Muerte de Darlin Mercado Reyes: una Policía que perdió el respeto de la ciudadanía y una reforma que aún no convence
Por: Lic. Juan Alberto Mercado Peña
Director del periódico digital La Verdad Duele RD
La muerte del joven Darlin Mercado Reyes no es simplemente otro caso que conmociona a la opinión pública. Es el reflejo de una crisis institucional que, desde hace años, viene deteriorando la confianza de los dominicanos en la Policía Nacional.
Cuando una familia teme más la llegada de una patrulla que la presencia de un delincuente, el Estado tiene la obligación de preguntarse qué está fallando. La misión constitucional de la Policía Nacional es proteger la vida, preservar el orden público y garantizar la seguridad ciudadana. Sin embargo, cada nuevo caso de presunto abuso policial profundiza la percepción de que esa misión está lejos de cumplirse plenamente.
Durante los últimos años se han destinado cuantiosos recursos económicos para impulsar una reforma policial. Se han anunciado capacitaciones, nuevos protocolos, cooperación internacional, modernización tecnológica y cambios administrativos. No obstante, muchos ciudadanos siguen preguntándose si esos esfuerzos han logrado transformar la cultura institucional o si continúan predominando prácticas que la propia reforma buscaba erradicar.
No puede existir una verdadera reforma cuando el abuso de autoridad continúa siendo motivo de denuncias, cuando la prepotencia parece sustituir al diálogo y cuando algunos agentes olvidan que el uniforme representa servicio y no poder absoluto.
La autoridad no puede confundirse con intimidación. El arma de un policía debe ser el último recurso permitido por la ley, nunca el primero. Cada vez que un ciudadano pierde la vida en circunstancias que generan serios cuestionamientos, no solo muere una persona: también se debilita la credibilidad de la institución y aumenta la distancia entre el pueblo y quienes deben protegerlo.
El presidente Luis Abinader calificó de "animal" al agente señalado por este caso y aseguró que enfrentará la justicia. Sus palabras reflejan la gravedad con la que el propio Gobierno observa este hecho. Sin embargo, la indignación presidencial no basta para reconstruir la confianza perdida. La sociedad espera investigaciones independientes, sanciones ejemplares cuando correspondan y garantías de que tragedias como esta no volverán a repetirse.
Este editorial no pretende condenar a todos los miembros de la Policía Nacional. Miles de agentes cumplen su deber con dignidad y respeto a la ley. Pero también es cierto que las malas actuaciones de algunos terminan afectando el prestigio de toda la institución.

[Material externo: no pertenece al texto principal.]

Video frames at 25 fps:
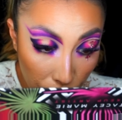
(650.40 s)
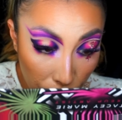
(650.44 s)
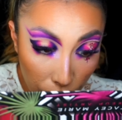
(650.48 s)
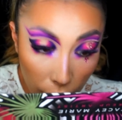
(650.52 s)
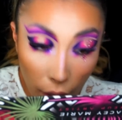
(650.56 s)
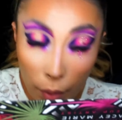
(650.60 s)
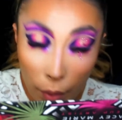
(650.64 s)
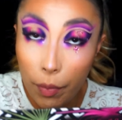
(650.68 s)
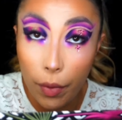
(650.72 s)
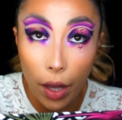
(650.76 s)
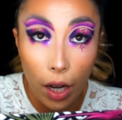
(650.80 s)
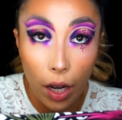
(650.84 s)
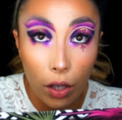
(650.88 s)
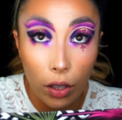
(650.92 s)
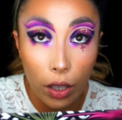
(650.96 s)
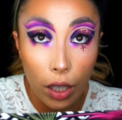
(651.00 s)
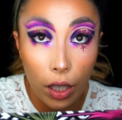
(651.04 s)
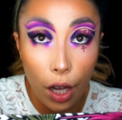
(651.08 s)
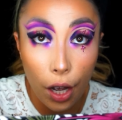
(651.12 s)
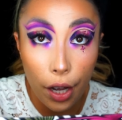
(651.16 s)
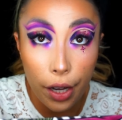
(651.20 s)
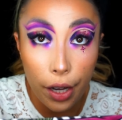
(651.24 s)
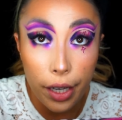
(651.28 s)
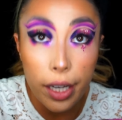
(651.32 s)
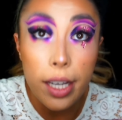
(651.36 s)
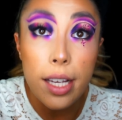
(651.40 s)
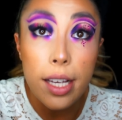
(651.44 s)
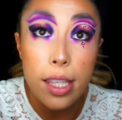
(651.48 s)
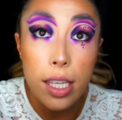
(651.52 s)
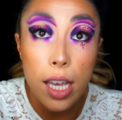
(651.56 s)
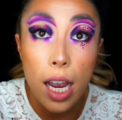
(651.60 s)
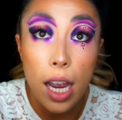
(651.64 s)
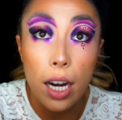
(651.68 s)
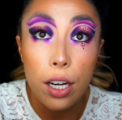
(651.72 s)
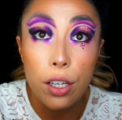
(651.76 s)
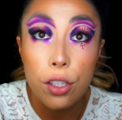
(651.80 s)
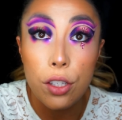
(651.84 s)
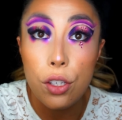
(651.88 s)
I'm not gonna lie, it's
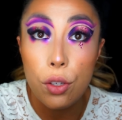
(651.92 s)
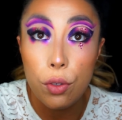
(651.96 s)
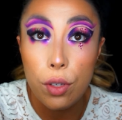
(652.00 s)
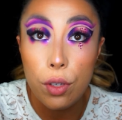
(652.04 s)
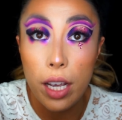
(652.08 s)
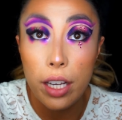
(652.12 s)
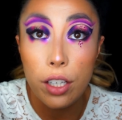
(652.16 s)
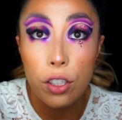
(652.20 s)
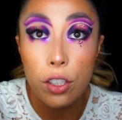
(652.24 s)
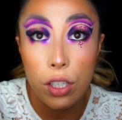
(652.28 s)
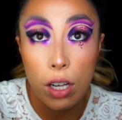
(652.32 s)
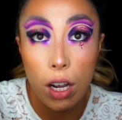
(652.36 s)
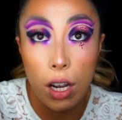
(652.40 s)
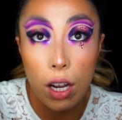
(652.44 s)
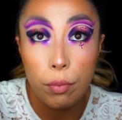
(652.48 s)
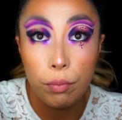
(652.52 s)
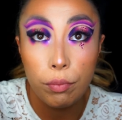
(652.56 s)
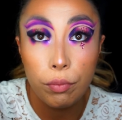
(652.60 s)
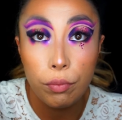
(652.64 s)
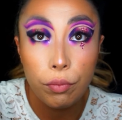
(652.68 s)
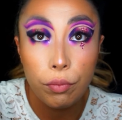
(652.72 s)
hard, so take your time.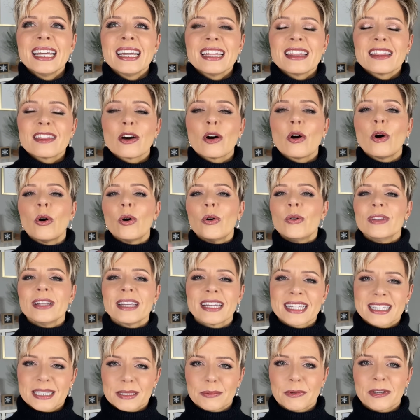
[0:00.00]
the whole
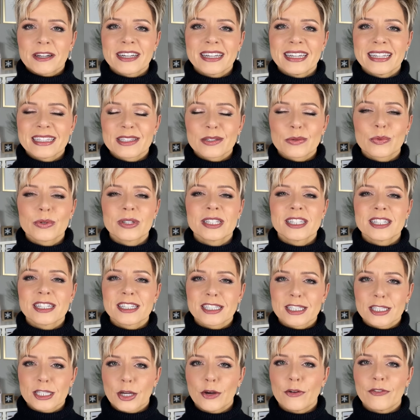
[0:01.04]
experience was
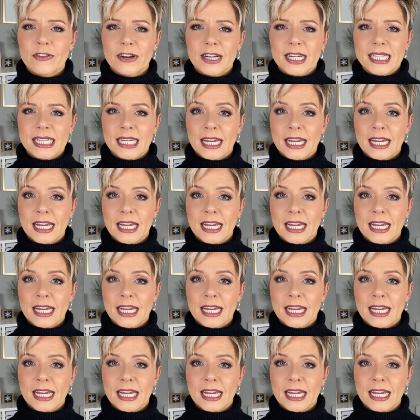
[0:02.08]
just so fun.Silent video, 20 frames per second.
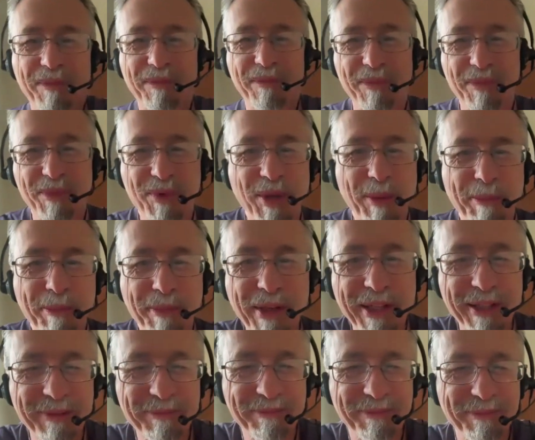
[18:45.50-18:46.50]

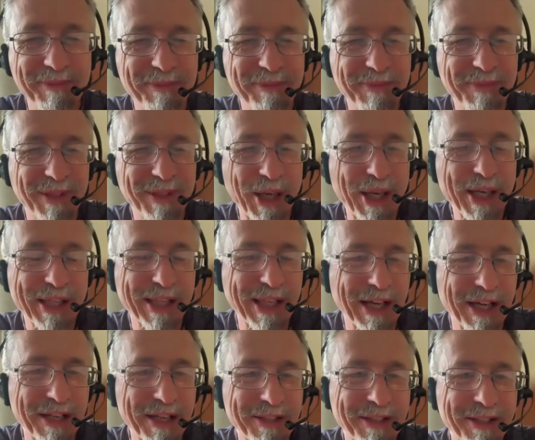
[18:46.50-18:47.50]
something like
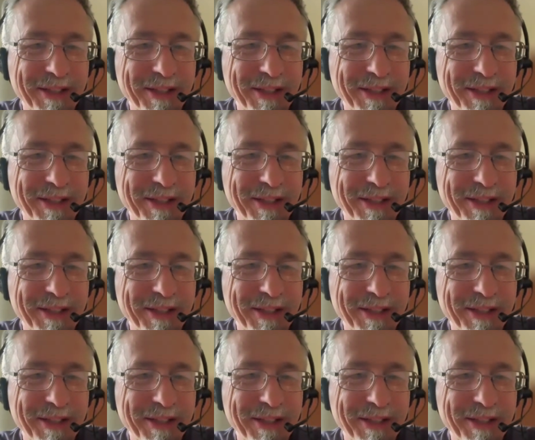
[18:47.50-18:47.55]
that.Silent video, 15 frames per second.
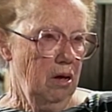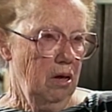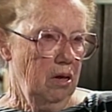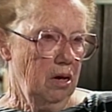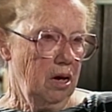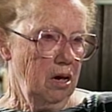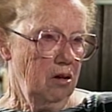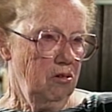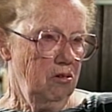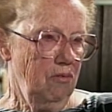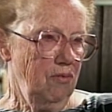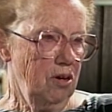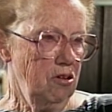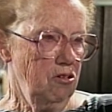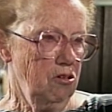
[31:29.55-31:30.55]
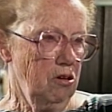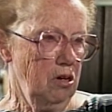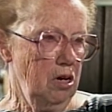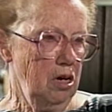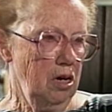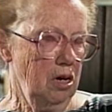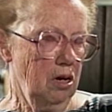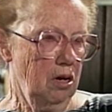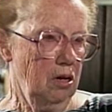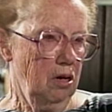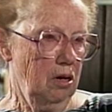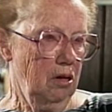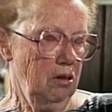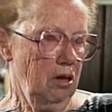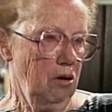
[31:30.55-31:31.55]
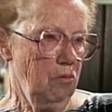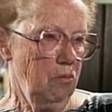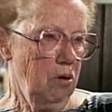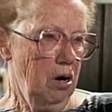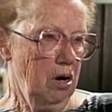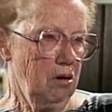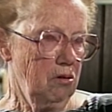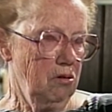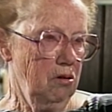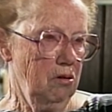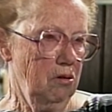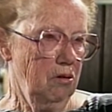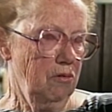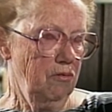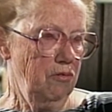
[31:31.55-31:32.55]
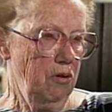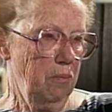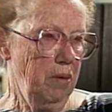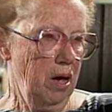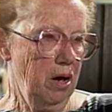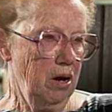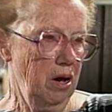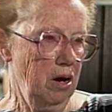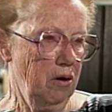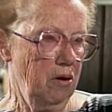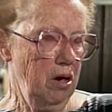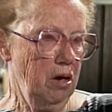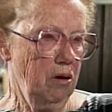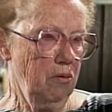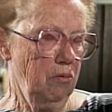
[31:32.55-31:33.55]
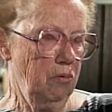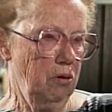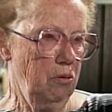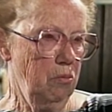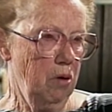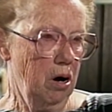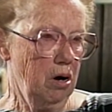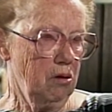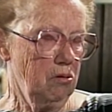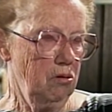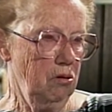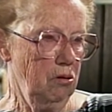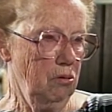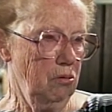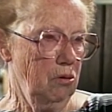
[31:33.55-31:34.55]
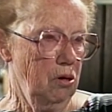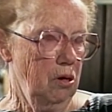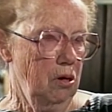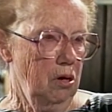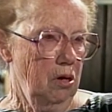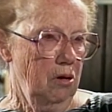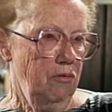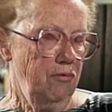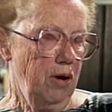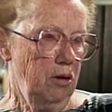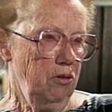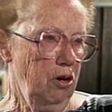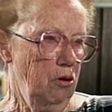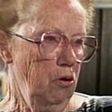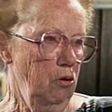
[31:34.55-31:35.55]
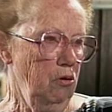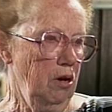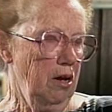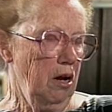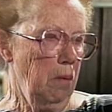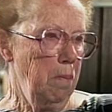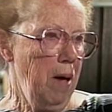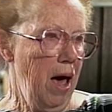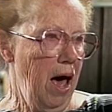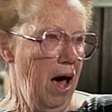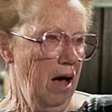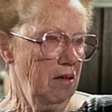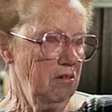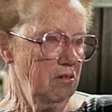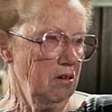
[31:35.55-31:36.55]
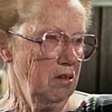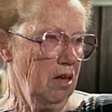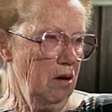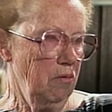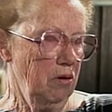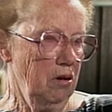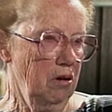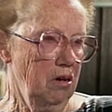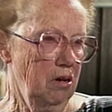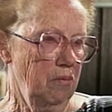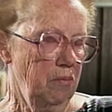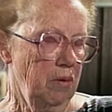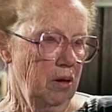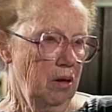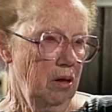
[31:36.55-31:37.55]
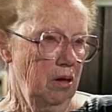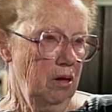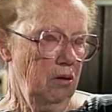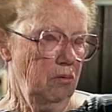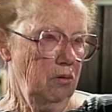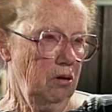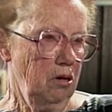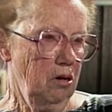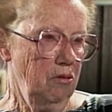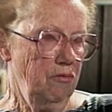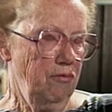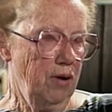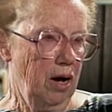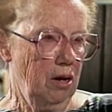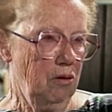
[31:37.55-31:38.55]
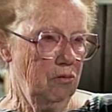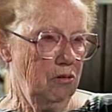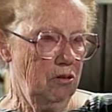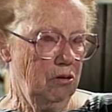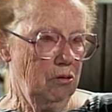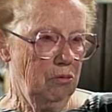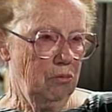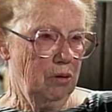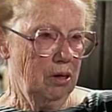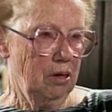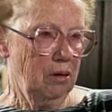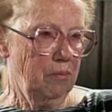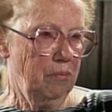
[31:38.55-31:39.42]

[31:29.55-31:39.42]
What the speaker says: the kids eventually that walked from that area would walk to, found their own little paths that they would could follow to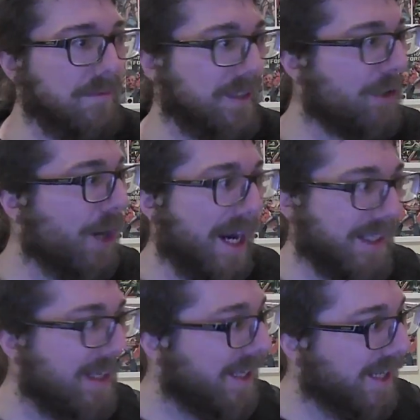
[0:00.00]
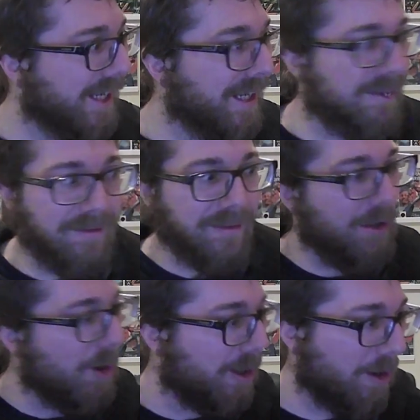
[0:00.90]
Cracking the Egg,
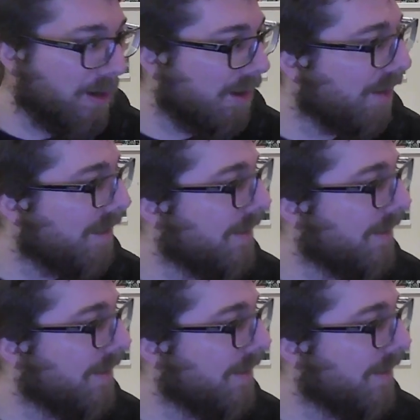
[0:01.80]
Gargar,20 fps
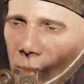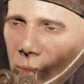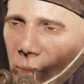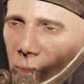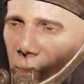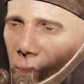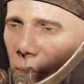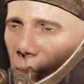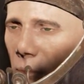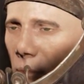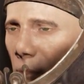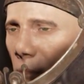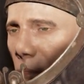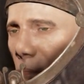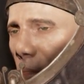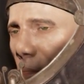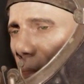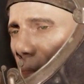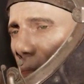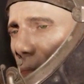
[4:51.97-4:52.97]
it does.
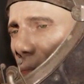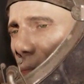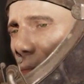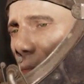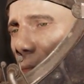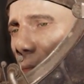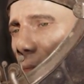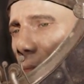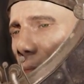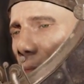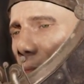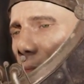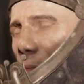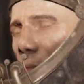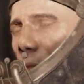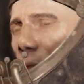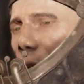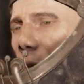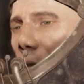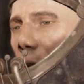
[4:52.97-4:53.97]

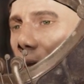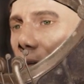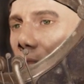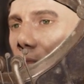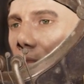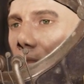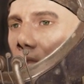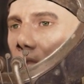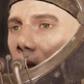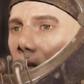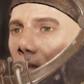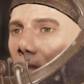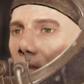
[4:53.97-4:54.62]
You got my attention.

La República Dominicana necesita una Policía cercana a la comunidad, profesional, preparada y sometida al más estricto respeto de los derechos humanos. Una institución donde el uniforme represente confianza y no temor; donde la autoridad se ejerza con prudencia y dentro de los límites de la Constitución y las leyes.
La muerte de Darlin Mercado Reyes debe convertirse en un punto de inflexión. No basta con discursos, ruedas de prensa o promesas de cambio. La ciudadanía espera resultados concretos, transparencia y rendición de cuentas.
La verdadera reforma policial no se medirá por el dinero invertido, sino por la capacidad de evitar que otra familia dominicana tenga que llorar una pérdida similar. Ese será el verdadero examen de una institución que aún tiene el enorme desafío de recuperar la confianza del pueblo al que juró servir.
Porque sin confianza ciudadana no hay seguridad pública posible. Y sin una Policía respetada por su actuación, el Estado de derecho siempre estará incompleto.